## WHAT THIS TASK INVOLVES
Word for word, restate the lines of the material below from its first line through the one containing "[00:08:47.68]". Omit the rest.

====== TASK INPUTS

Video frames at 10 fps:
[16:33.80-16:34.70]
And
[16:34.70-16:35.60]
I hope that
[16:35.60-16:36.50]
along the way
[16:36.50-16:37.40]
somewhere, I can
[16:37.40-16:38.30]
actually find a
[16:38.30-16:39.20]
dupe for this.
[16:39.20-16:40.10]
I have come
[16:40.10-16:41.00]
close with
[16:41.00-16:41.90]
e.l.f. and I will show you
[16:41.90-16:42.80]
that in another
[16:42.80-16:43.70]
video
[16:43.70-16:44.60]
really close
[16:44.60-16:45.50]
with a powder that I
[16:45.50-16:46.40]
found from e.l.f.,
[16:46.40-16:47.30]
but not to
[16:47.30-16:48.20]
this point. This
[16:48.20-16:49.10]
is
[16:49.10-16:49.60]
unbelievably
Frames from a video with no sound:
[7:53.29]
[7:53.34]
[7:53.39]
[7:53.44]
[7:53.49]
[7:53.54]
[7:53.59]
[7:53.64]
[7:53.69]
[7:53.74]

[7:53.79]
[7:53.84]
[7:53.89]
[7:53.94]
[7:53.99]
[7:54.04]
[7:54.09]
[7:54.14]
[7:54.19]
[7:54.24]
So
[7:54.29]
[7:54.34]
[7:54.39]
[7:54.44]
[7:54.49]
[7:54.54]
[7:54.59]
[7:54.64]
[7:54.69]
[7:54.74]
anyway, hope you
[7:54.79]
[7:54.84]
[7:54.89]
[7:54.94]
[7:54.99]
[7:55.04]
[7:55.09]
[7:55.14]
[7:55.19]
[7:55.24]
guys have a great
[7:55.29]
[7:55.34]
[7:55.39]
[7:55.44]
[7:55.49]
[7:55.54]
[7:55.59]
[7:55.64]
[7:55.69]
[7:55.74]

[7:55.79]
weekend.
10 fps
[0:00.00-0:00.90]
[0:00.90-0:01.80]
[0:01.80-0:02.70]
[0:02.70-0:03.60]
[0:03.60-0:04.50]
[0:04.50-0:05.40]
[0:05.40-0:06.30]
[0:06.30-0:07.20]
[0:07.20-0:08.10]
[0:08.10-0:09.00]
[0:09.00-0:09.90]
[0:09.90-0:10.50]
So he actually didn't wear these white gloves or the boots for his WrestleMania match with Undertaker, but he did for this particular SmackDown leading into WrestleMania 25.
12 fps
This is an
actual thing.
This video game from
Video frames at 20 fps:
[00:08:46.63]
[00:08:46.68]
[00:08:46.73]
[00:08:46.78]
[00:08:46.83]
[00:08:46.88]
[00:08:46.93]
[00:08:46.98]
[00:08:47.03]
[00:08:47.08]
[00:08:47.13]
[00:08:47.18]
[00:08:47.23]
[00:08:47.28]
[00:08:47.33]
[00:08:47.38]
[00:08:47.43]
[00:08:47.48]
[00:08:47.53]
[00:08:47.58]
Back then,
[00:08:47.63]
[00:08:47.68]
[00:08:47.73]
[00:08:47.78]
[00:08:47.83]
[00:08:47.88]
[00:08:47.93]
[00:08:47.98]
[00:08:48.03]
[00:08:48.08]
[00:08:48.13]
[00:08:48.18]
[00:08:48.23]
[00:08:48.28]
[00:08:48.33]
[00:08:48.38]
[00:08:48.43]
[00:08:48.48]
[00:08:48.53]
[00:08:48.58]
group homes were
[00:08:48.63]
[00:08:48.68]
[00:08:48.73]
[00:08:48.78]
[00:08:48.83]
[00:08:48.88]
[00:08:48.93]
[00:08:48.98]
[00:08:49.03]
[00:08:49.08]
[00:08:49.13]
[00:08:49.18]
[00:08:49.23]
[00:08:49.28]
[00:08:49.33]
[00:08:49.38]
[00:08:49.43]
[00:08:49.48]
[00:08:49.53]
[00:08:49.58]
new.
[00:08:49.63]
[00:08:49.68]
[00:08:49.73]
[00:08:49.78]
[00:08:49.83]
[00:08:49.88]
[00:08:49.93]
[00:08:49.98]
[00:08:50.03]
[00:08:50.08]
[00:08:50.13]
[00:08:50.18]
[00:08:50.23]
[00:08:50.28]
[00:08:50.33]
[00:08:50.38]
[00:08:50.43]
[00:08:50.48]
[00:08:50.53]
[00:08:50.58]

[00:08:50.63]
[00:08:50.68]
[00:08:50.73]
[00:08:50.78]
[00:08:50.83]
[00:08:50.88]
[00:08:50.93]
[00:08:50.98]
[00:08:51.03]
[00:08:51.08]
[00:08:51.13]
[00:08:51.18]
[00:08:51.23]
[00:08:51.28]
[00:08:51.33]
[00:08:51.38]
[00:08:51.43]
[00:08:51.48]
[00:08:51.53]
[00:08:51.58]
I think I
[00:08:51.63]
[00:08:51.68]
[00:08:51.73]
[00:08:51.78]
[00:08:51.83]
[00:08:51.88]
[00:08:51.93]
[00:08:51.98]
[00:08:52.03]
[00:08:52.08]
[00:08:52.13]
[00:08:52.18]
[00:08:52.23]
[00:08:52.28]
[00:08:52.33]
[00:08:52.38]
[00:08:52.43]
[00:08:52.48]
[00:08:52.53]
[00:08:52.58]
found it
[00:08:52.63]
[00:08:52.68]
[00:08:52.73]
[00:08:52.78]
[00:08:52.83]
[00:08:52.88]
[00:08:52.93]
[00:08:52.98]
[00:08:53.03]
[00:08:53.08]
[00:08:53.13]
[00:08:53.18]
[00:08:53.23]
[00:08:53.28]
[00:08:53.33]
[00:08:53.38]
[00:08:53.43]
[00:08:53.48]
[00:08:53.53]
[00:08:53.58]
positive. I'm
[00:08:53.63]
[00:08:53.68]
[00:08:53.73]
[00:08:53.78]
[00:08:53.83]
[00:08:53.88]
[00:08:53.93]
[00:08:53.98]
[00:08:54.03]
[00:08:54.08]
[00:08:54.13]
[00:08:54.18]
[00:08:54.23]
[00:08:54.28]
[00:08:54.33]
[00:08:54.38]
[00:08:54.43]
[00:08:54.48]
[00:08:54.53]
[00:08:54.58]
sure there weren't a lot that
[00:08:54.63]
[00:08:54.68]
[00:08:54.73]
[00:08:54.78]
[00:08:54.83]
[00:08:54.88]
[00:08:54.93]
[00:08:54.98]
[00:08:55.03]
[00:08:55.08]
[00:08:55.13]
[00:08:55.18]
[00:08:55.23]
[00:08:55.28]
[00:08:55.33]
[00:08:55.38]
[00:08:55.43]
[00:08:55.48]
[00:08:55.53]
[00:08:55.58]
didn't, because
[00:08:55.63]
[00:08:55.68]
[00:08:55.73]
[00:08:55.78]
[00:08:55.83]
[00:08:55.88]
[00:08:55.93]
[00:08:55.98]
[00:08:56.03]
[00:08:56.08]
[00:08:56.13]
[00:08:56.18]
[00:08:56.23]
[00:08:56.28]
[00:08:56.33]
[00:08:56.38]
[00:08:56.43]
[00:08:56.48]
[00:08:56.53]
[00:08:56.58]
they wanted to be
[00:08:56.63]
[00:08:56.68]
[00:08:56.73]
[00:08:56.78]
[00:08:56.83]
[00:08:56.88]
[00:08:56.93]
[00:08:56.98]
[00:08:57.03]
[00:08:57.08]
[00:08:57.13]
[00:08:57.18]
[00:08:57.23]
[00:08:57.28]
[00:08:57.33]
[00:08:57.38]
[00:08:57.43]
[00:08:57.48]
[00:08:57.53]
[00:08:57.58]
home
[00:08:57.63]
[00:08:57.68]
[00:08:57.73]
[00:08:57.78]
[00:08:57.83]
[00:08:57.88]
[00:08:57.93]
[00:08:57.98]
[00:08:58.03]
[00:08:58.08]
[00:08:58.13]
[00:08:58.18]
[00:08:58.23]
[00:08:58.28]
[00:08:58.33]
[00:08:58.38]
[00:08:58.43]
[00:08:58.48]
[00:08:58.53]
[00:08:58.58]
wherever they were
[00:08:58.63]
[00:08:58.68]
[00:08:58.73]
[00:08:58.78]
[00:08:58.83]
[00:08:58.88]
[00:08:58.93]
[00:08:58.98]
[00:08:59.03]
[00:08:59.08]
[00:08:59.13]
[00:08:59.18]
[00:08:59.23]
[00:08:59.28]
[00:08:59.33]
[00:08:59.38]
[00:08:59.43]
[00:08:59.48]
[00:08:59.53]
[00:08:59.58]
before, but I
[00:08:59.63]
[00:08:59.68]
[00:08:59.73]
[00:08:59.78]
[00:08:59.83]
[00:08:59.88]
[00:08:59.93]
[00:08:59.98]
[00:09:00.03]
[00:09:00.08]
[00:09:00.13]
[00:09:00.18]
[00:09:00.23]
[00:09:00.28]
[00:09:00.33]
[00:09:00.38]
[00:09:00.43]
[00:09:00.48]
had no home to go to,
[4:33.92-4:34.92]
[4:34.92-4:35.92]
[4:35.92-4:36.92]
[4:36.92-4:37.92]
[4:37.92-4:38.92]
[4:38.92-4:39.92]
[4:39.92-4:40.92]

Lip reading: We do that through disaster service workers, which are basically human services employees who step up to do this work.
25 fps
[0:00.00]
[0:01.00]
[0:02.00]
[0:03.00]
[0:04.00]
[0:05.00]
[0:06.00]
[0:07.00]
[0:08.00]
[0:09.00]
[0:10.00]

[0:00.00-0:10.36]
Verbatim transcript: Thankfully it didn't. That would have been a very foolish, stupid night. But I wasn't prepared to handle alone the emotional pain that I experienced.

============

## RESPONSE TO THIS EXERCISE
Video frames at 10 fps:
[16:33.80-16:34.70]
And
[16:34.70-16:35.60]
I hope that
[16:35.60-16:36.50]
along the way
[16:36.50-16:37.40]
somewhere, I can
[16:37.40-16:38.30]
actually find a
[16:38.30-16:39.20]
dupe for this.
[16:39.20-16:40.10]
I have come
[16:40.10-16:41.00]
close with
[16:41.00-16:41.90]
e.l.f. and I will show you
[16:41.90-16:42.80]
that in another
[16:42.80-16:43.70]
video
[16:43.70-16:44.60]
really close
[16:44.60-16:45.50]
with a powder that I
[16:45.50-16:46.40]
found from e.l.f.,
[16:46.40-16:47.30]
but not to
[16:47.30-16:48.20]
this point. This
[16:48.20-16:49.10]
is
[16:49.10-16:49.60]
unbelievably
Frames from a video with no sound:
[7:53.29]
[7:53.34]
[7:53.39]
[7:53.44]
[7:53.49]
[7:53.54]
[7:53.59]
[7:53.64]
[7:53.69]
[7:53.74]

[7:53.79]
[7:53.84]
[7:53.89]
[7:53.94]
[7:53.99]
[7:54.04]
[7:54.09]
[7:54.14]
[7:54.19]
[7:54.24]
So
[7:54.29]
[7:54.34]
[7:54.39]
[7:54.44]
[7:54.49]
[7:54.54]
[7:54.59]
[7:54.64]
[7:54.69]
[7:54.74]
anyway, hope you
[7:54.79]
[7:54.84]
[7:54.89]
[7:54.94]
[7:54.99]
[7:55.04]
[7:55.09]
[7:55.14]
[7:55.19]
[7:55.24]
guys have a great
[7:55.29]
[7:55.34]
[7:55.39]
[7:55.44]
[7:55.49]
[7:55.54]
[7:55.59]
[7:55.64]
[7:55.69]
[7:55.74]

[7:55.79]
weekend.
10 fps
[0:00.00-0:00.90]
[0:00.90-0:01.80]
[0:01.80-0:02.70]
[0:02.70-0:03.60]
[0:03.60-0:04.50]
[0:04.50-0:05.40]
[0:05.40-0:06.30]
[0:06.30-0:07.20]
[0:07.20-0:08.10]
[0:08.10-0:09.00]
[0:09.00-0:09.90]
[0:09.90-0:10.50]
So he actually didn't wear these white gloves or the boots for his WrestleMania match with Undertaker, but he did for this particular SmackDown leading into WrestleMania 25.
12 fps
This is an
actual thing.
This video game from
Video frames at 20 fps:
[00:08:46.63]
[00:08:46.68]
[00:08:46.73]
[00:08:46.78]
[00:08:46.83]
[00:08:46.88]
[00:08:46.93]
[00:08:46.98]
[00:08:47.03]
[00:08:47.08]
[00:08:47.13]
[00:08:47.18]
[00:08:47.23]
[00:08:47.28]
[00:08:47.33]
[00:08:47.38]
[00:08:47.43]
[00:08:47.48]
[00:08:47.53]
[00:08:47.58]
Back then,
[00:08:47.63]
[00:08:47.68]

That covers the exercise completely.